▶ [Exercise requirements]:
Repeat exactly the lines that begin at the one containing "[15:58.79-15:59.29]" and end at the final line of the records; include no pictures and nothing else.

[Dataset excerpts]
========
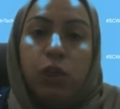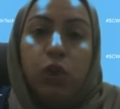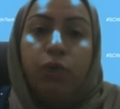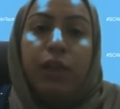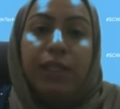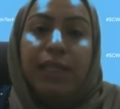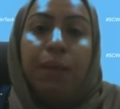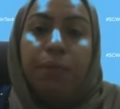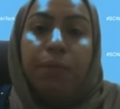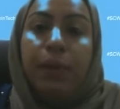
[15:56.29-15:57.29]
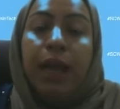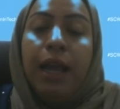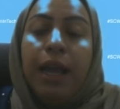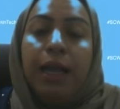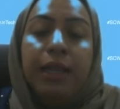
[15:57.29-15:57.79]
So for example,
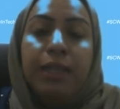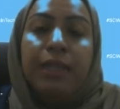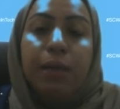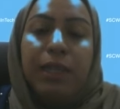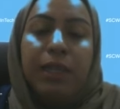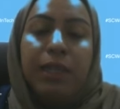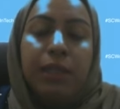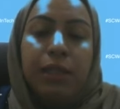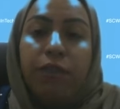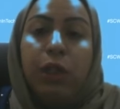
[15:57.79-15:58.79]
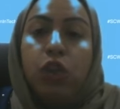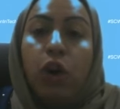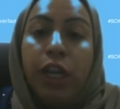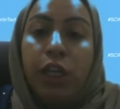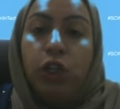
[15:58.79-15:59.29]
in some instances, I've been
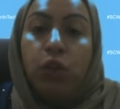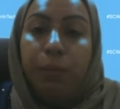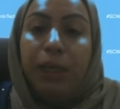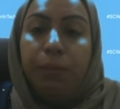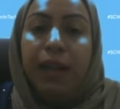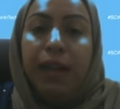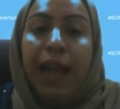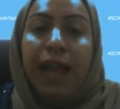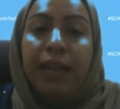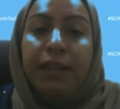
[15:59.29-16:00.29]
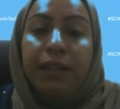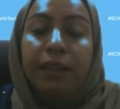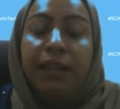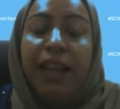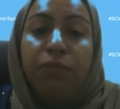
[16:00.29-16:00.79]
talking to people
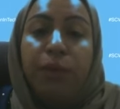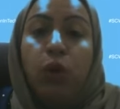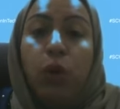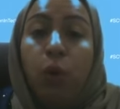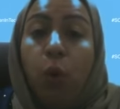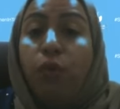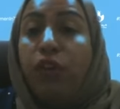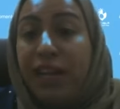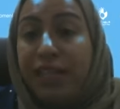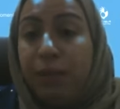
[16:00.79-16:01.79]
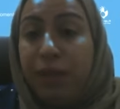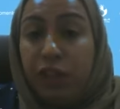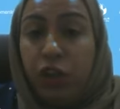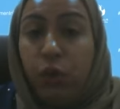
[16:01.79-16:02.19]
and they have been overestimating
========
▶ [Exercise solution]:
[15:58.79-15:59.29]
in some instances, I've been
[15:59.29-16:00.29]
[16:00.29-16:00.79]
talking to people
[16:00.79-16:01.79]
[16:01.79-16:02.19]
and they have been overestimating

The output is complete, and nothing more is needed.